__Exercise requirements__. The expected result is an exact restatement of the data, free of pictures.

__Dataset extract__.
______________________________

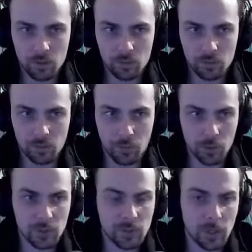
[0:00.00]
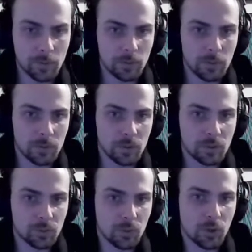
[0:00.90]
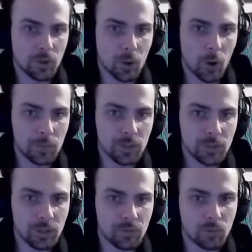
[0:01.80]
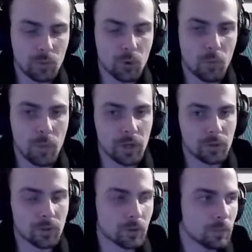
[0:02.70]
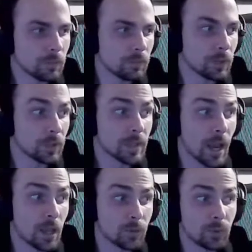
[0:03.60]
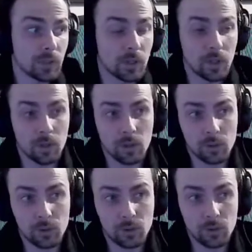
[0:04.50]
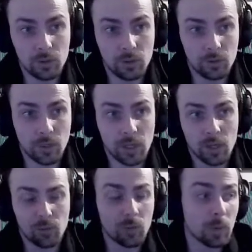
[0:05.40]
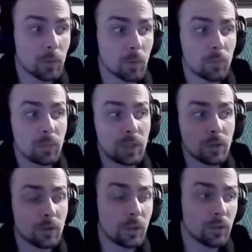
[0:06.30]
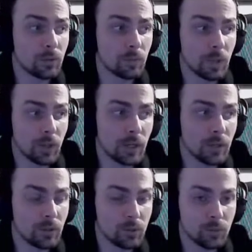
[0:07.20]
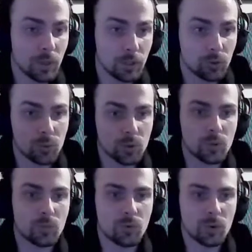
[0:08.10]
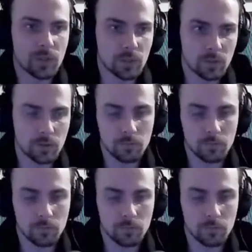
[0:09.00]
the first step is to learn optimally from your mentor. Because as we said, you need to hang out with people better than you and trust the process.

______________________________

__Answer area__.
[0:00.00]
[0:00.90]
[0:01.80]
[0:02.70]
[0:03.60]
[0:04.50]
[0:05.40]
[0:06.30]
[0:07.20]
[0:08.10]
[0:09.00]
the first step is to learn optimally from your mentor. Because as we said, you need to hang out with people better than you and trust the process.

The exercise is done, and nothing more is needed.